To put it bluntly, this sounds very much like a governance process that is designed to fail. Given the explanation above, I wonder whether any two participants in this governance process would offer the same description of how it works. It is also a process that is highly prone to manipulation by motivated actors, because (according to this description) very few people understand how it’s supposed to work in the first place, and therefore would have little basis to question changes (or even notice changes) in how it works.

In other words, the absence of documentation for the Ethereum governance process is cause for extreme concern, not something to be lightly dismissed. The excuses offered in this piece for the absence of such documentation — it’s hard (really? for whom in particular?), the processes are still evolving (from what to what?), and people only really learn about the processes they participate in themselves (no, people learn about the stuff they want to learn about, whether or not they’re participants) — are utterly unacceptable for a system that handles large amounts of money.

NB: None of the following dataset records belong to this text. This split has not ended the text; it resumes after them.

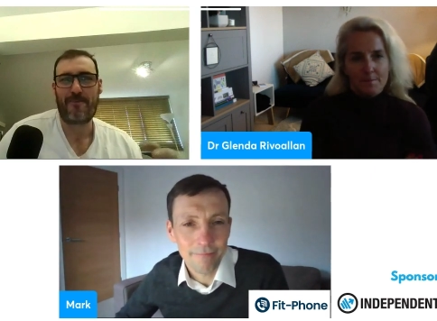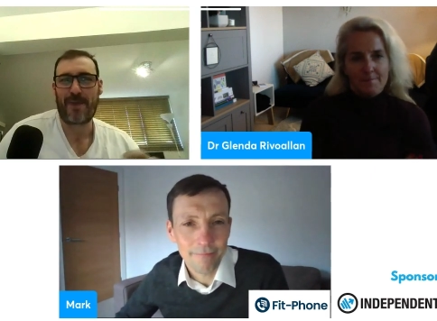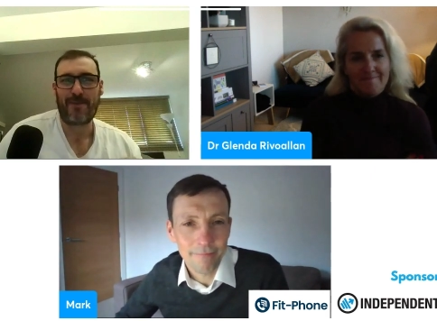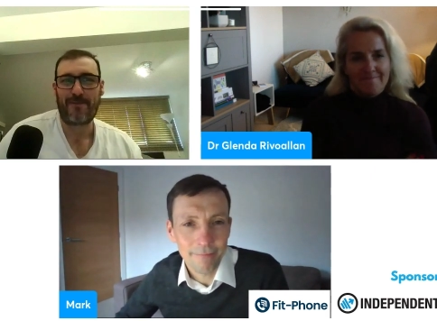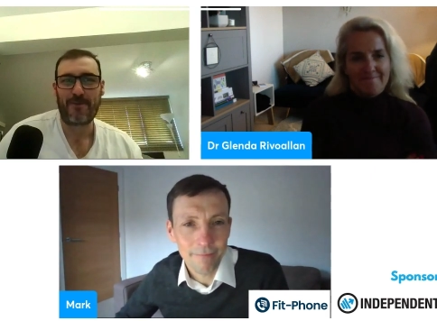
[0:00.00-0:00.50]

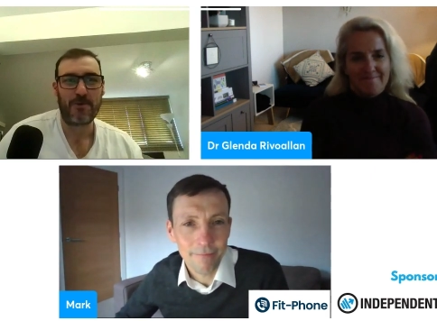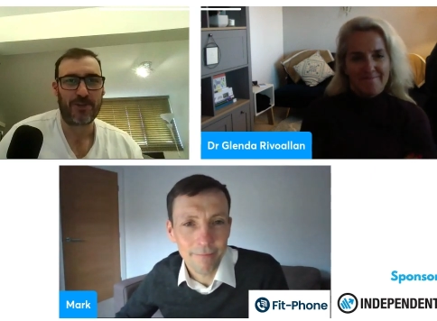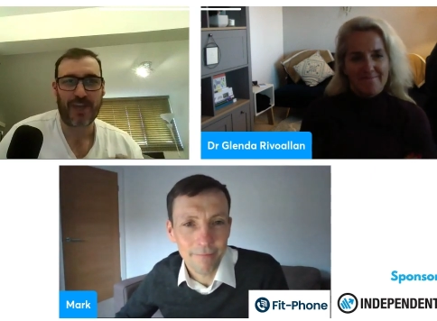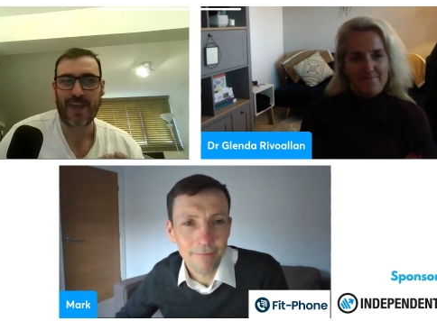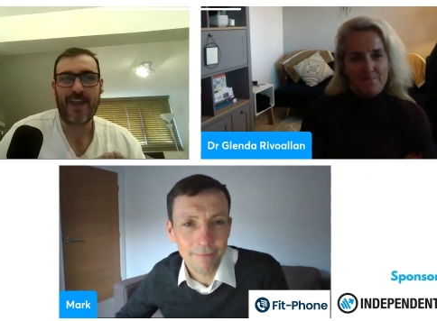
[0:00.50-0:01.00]
Speaker 1: people of
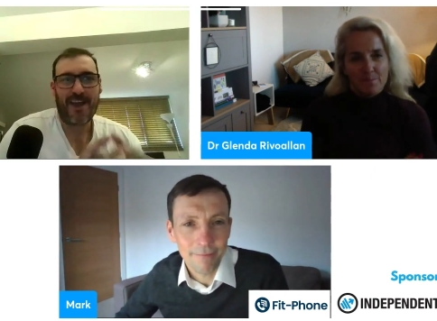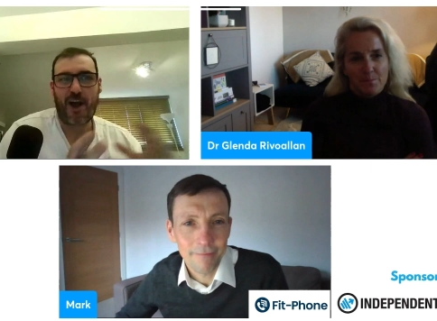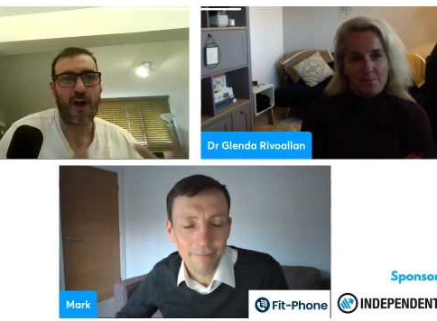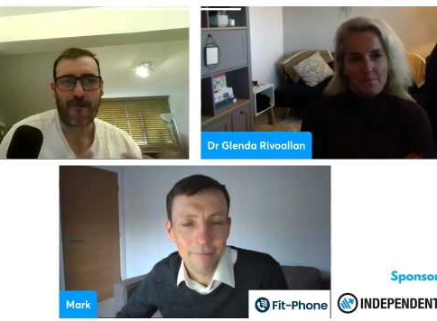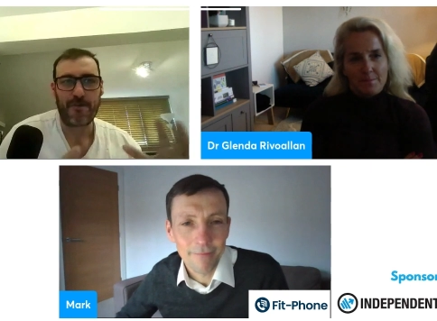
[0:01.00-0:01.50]
Yorkshire
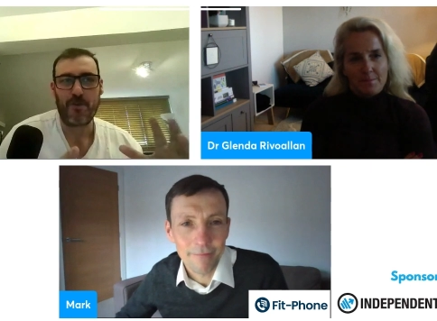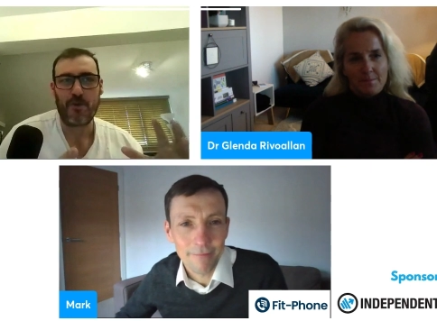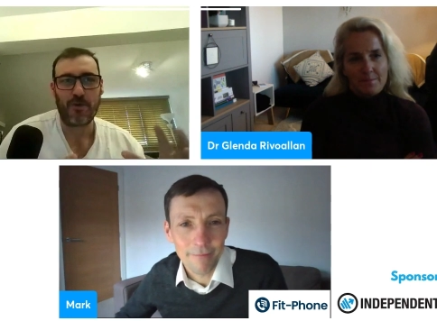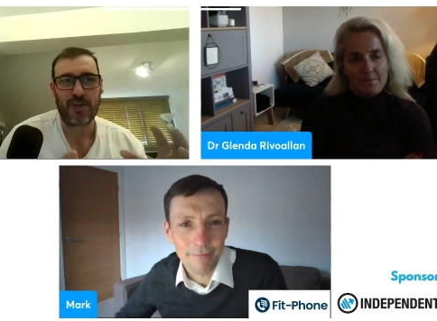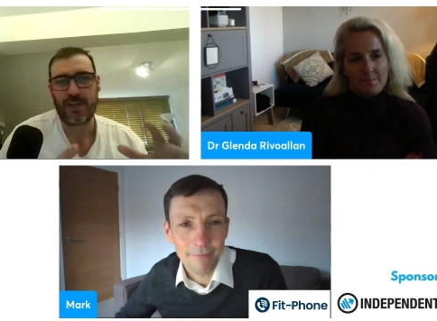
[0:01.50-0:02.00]
are from
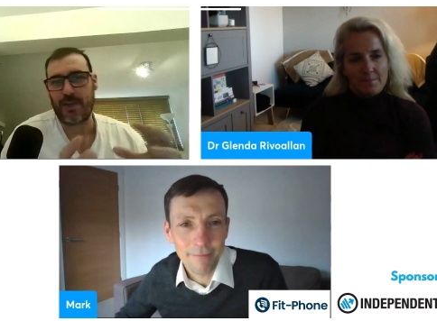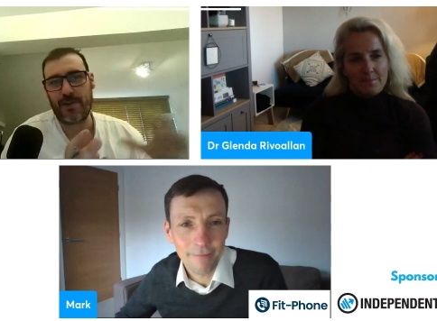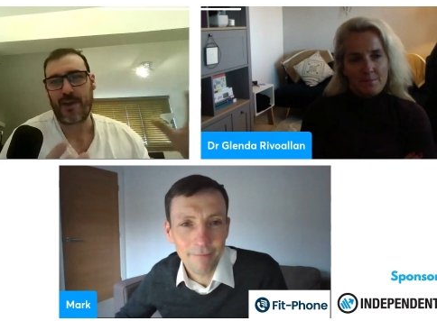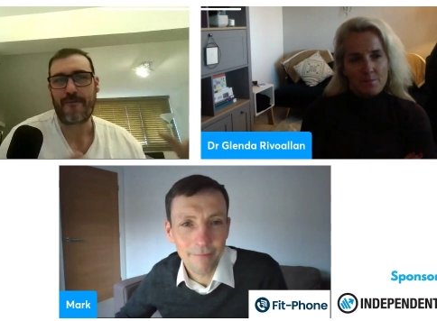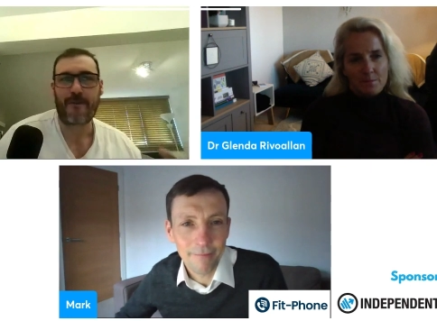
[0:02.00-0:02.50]
Yorkshire. You, you
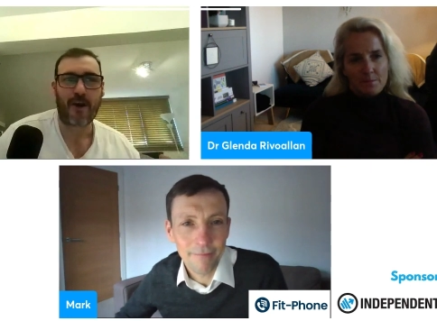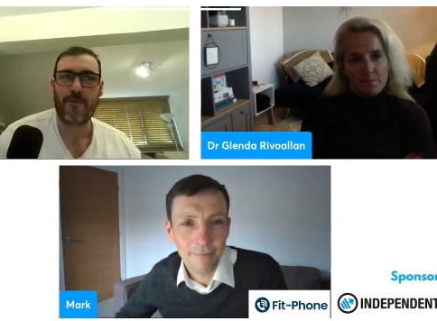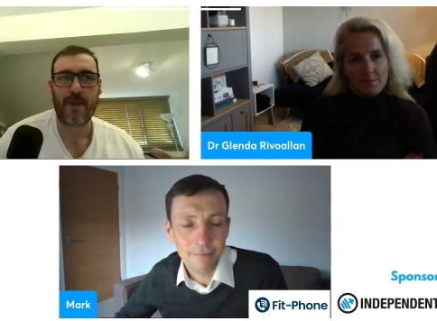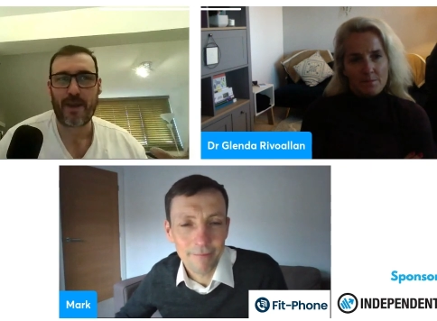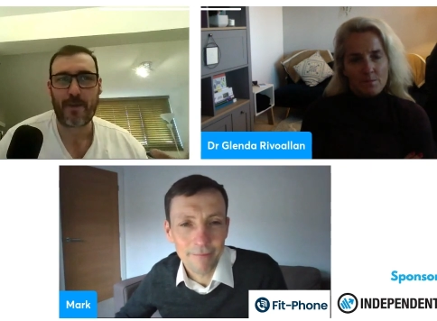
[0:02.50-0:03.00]
don't find them
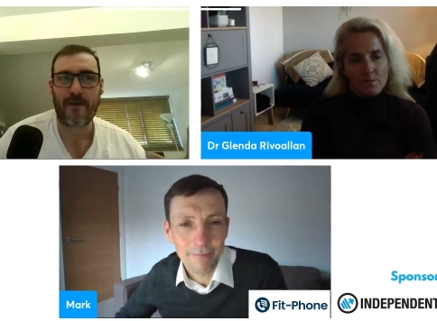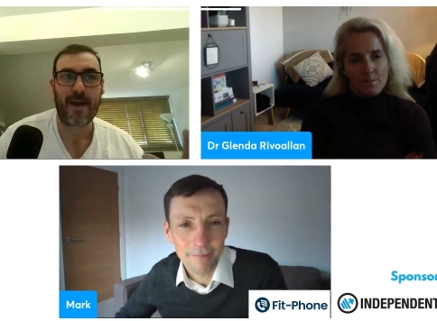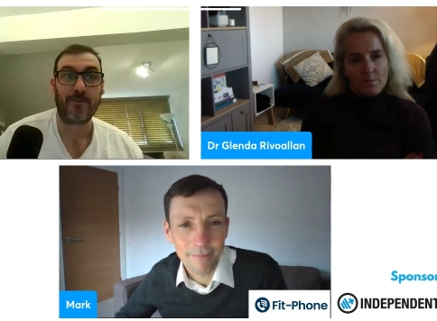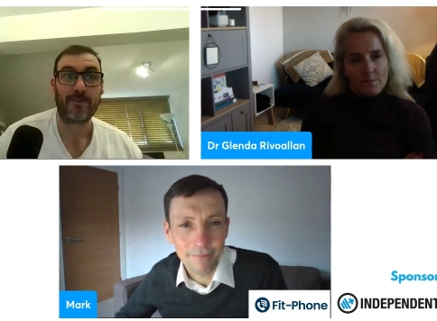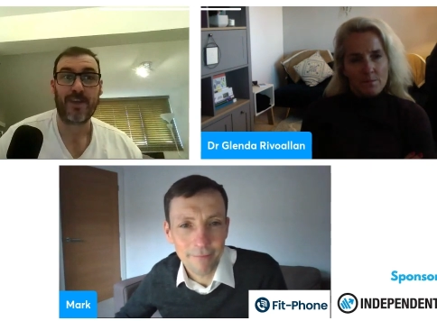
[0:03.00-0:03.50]
anywhere
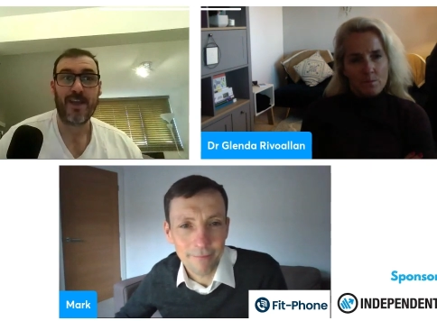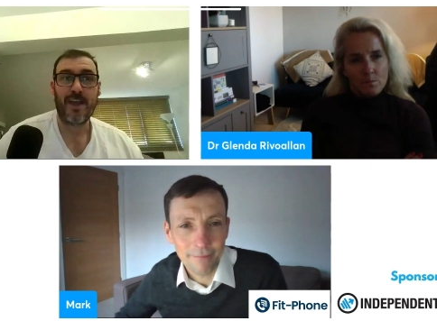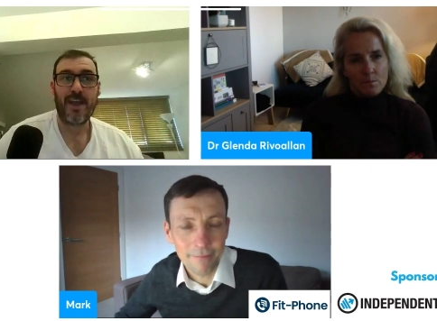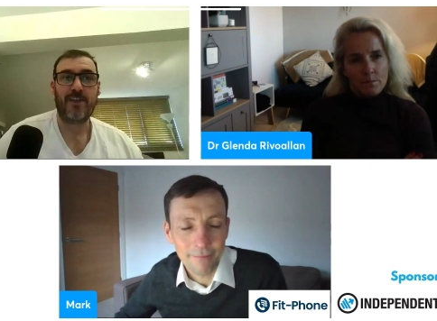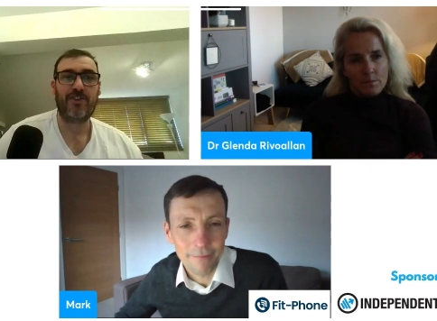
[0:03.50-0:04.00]
else.
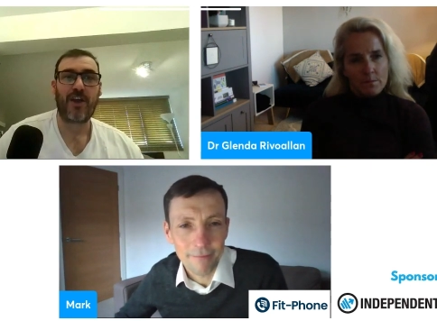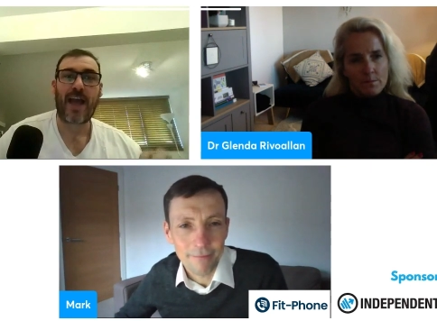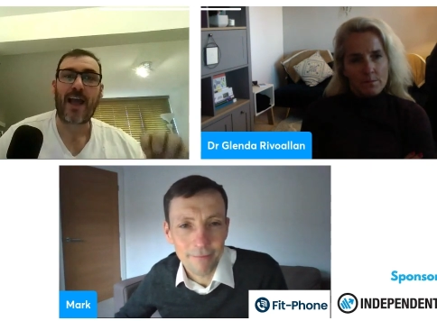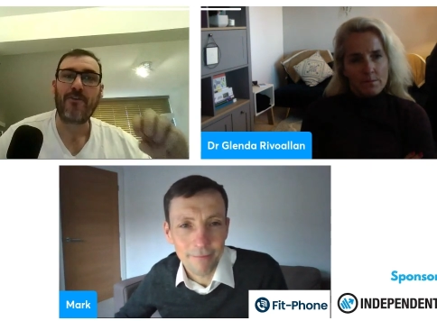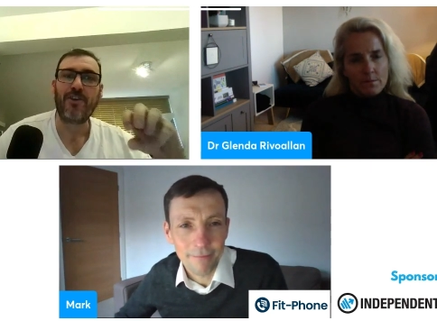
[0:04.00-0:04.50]
And so,
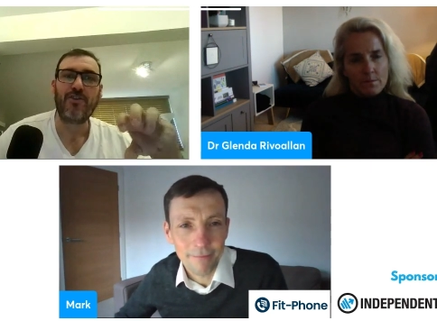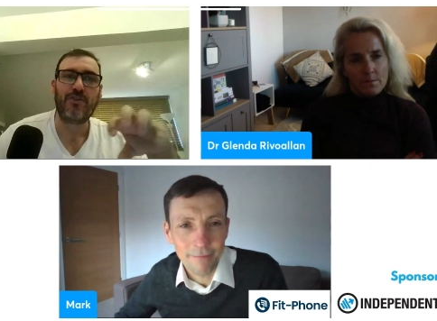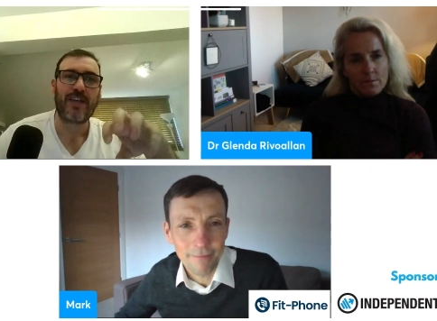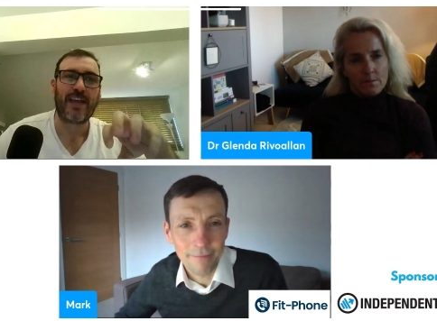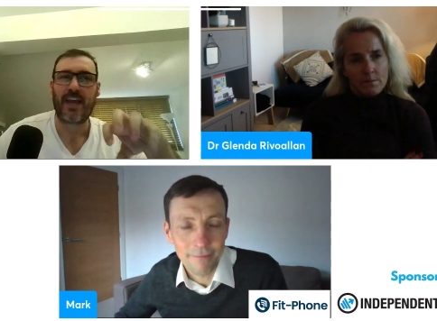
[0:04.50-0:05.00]
how can you
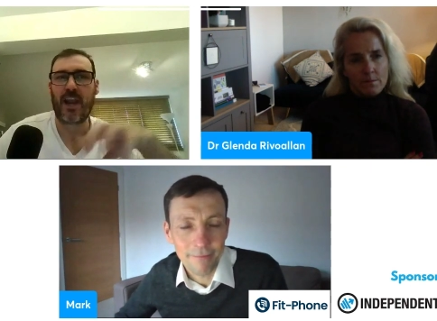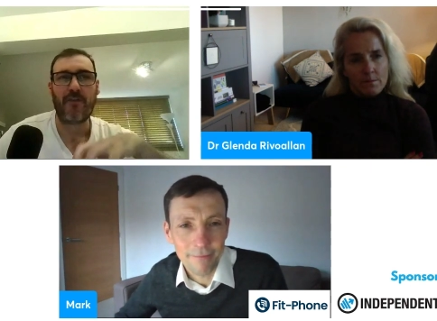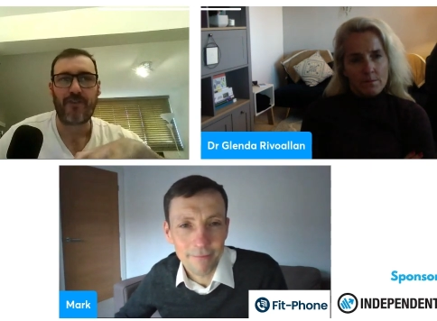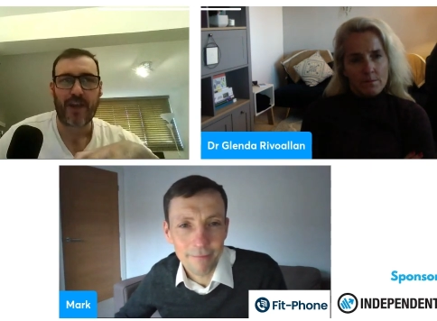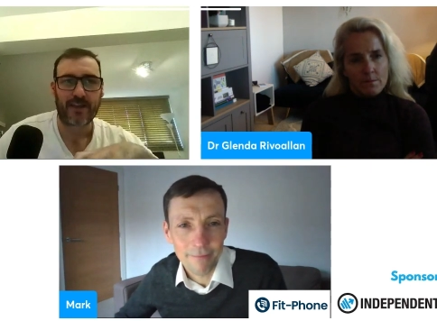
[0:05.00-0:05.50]
take a
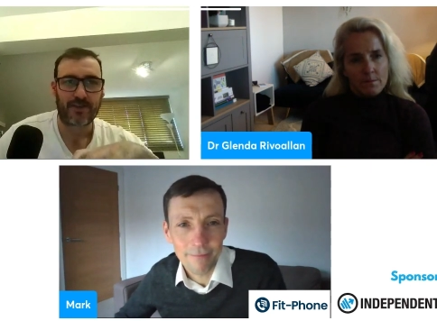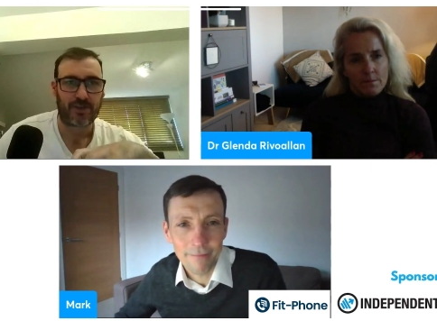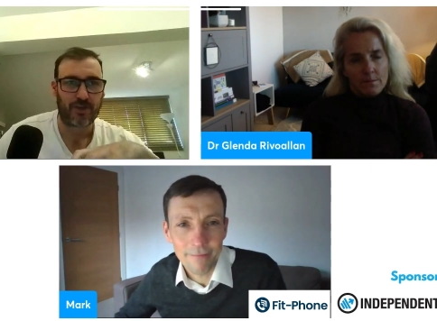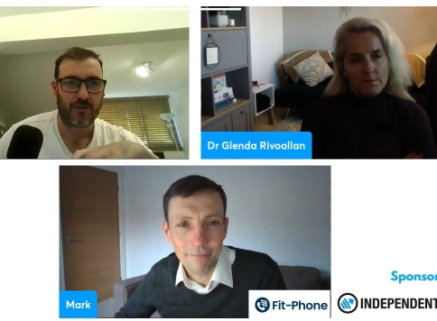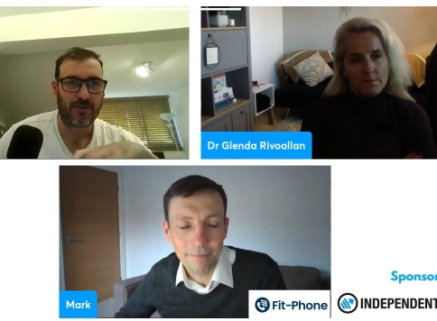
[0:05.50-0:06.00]
London
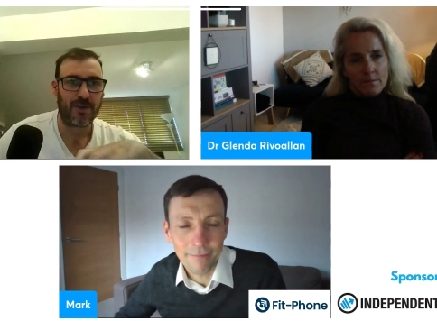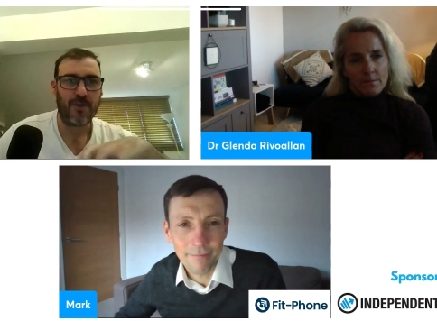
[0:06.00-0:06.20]
attitude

There seems to be another assumption here: that Ethereum governance works and will continue to work because everyone involved in it (or almost everyone) is essentially well-intentioned, reasonable, honest, etc. If the evolution of the Internet from a playground for academics to a high-speed transmission belt for disinformation and malicious code didn’t disabuse everyone of such notions, I don’t know what will. What happens when some person with ill intent makes a concerted effort to hijack Ethereum? How will an undocumented governance process that is poorly understood by all but a few help to refute such an attack?

If answers to these questions are available, I’d like to hear them.